If you have configured a macro variable of date and time and schedule a CDM job through DataArts Studio DataArts Factory, the system replaces the macro variable of date and time with (Planned start time of the data development jobOffset) rather than (Actual start time of the CDM jobOffset).

File/Path Filter

  • Parameter position: When creating a table/file migration job, if the migration source is a file system, set Filter Type in advanced attributes of Source Job Configuration to Wildcard or Regular expression.
  • Parameter principle: If you select Wildcard for Filter Type, CDM filters files or paths based on the configured wildcard character and migrates only files or paths that meet the specified condition.
  • Example configurations:
    Suppose that the source file name contains the date and time field, such as 2017-10-15 20:25:26, the /opt/data/file_20171015202526.data file is generated. Set the parameters as follows:
    1. Filter Type: Select Wildcard.
    2. File Filter: Enter "*${dateformat(yyyyMMdd,-1,DAY)}*", which is the format of the macro variables of date and time supported by CDM. For details, see Using Macro Variables of Date and Time.
      Figure 1 Filtering files
    3. Schedule Execution: Set Cycle (days) to 1.

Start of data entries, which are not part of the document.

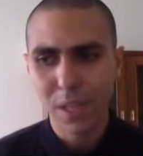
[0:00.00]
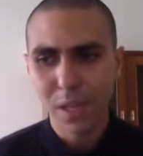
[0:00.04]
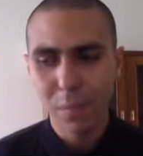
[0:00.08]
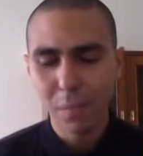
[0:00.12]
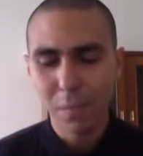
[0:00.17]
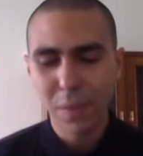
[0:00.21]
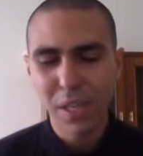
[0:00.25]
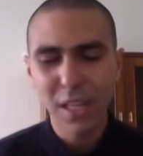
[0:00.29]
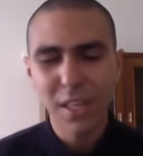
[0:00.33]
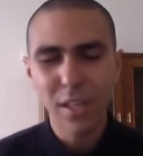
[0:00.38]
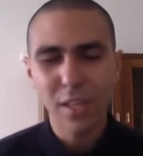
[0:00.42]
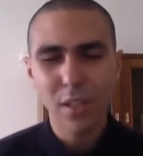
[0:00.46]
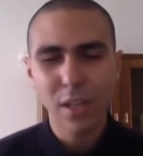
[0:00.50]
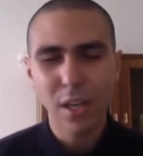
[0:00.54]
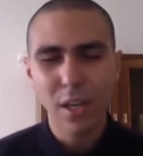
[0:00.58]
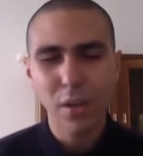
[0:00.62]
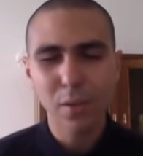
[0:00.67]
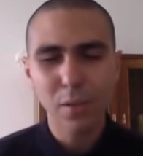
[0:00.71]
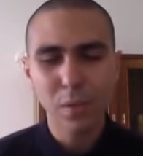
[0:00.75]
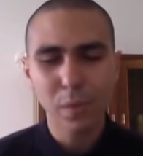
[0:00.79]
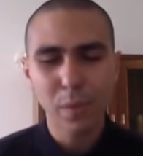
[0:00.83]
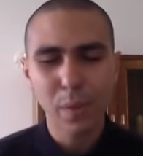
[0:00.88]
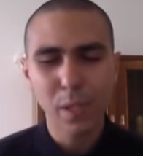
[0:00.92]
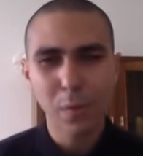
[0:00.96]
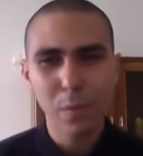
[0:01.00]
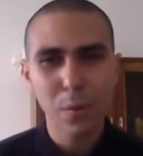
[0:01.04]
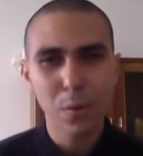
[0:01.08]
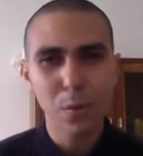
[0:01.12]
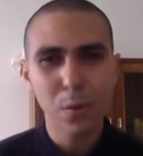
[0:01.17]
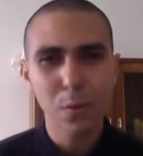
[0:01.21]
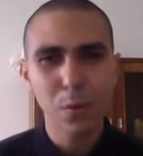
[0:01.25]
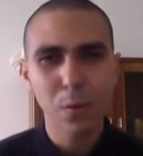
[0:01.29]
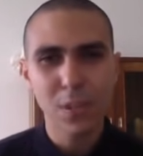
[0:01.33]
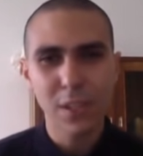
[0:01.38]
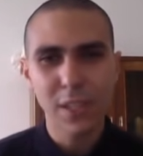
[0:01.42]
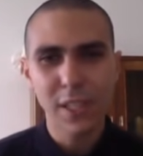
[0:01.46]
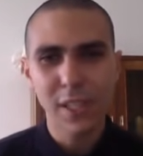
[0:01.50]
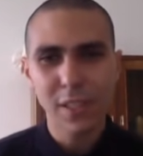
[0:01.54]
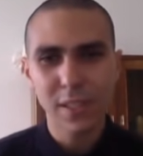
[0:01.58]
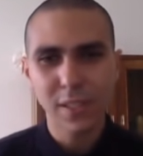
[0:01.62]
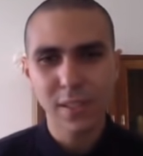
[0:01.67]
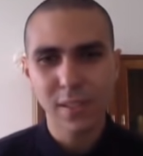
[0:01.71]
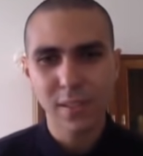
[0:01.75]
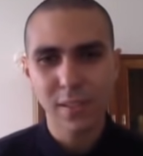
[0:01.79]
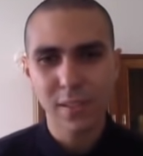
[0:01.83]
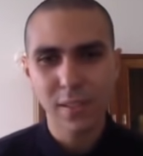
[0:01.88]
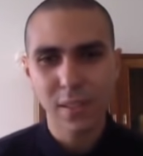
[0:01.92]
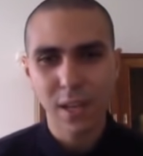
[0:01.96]
being around people who
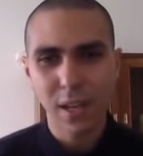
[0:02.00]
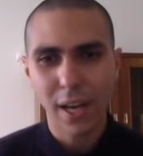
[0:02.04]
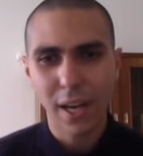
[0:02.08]
thinks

In this way, you can import the files generated in the previous day to the destination directory every day to implement incremental synchronization.

In incremental file migration, Path Filter is used in the same way as File Filter. The path name must contain the time field. In this case, all files in the specified path can be synchronized periodically.

Time Filter

  • Parameter position: When creating a table/file migration job, if the migration source is a file system, set select Yes for Time Filter.
  • Parameter principle: After you specify the start time and end time, only files that are modified between the start time (included) and end time (excluded) will be migrated.
  • Example configurations:
    For example, if you want CDM to synchronize only the files generated from January 1, 2021 to January 1, 2022 to the destination, configure the following parameters:
    1. Time Filter: select Yes.
    2. Minimum Timestamp: Enter a value in the format of yyyy-MM-dd HH:mm:ss, such as 2021-01-01 00:00:00.
    3. Maximum Timestamp: Enter a value in the format of yyyy-MM-dd HH:mm:ss, such as 2022-01-01 00:00:00.
    Figure 2 Time Filter

In this way, the CDM job migrates only the files generated from January 1, 2021 to January 1, 2022, and performs incremental synchronization next time it is started.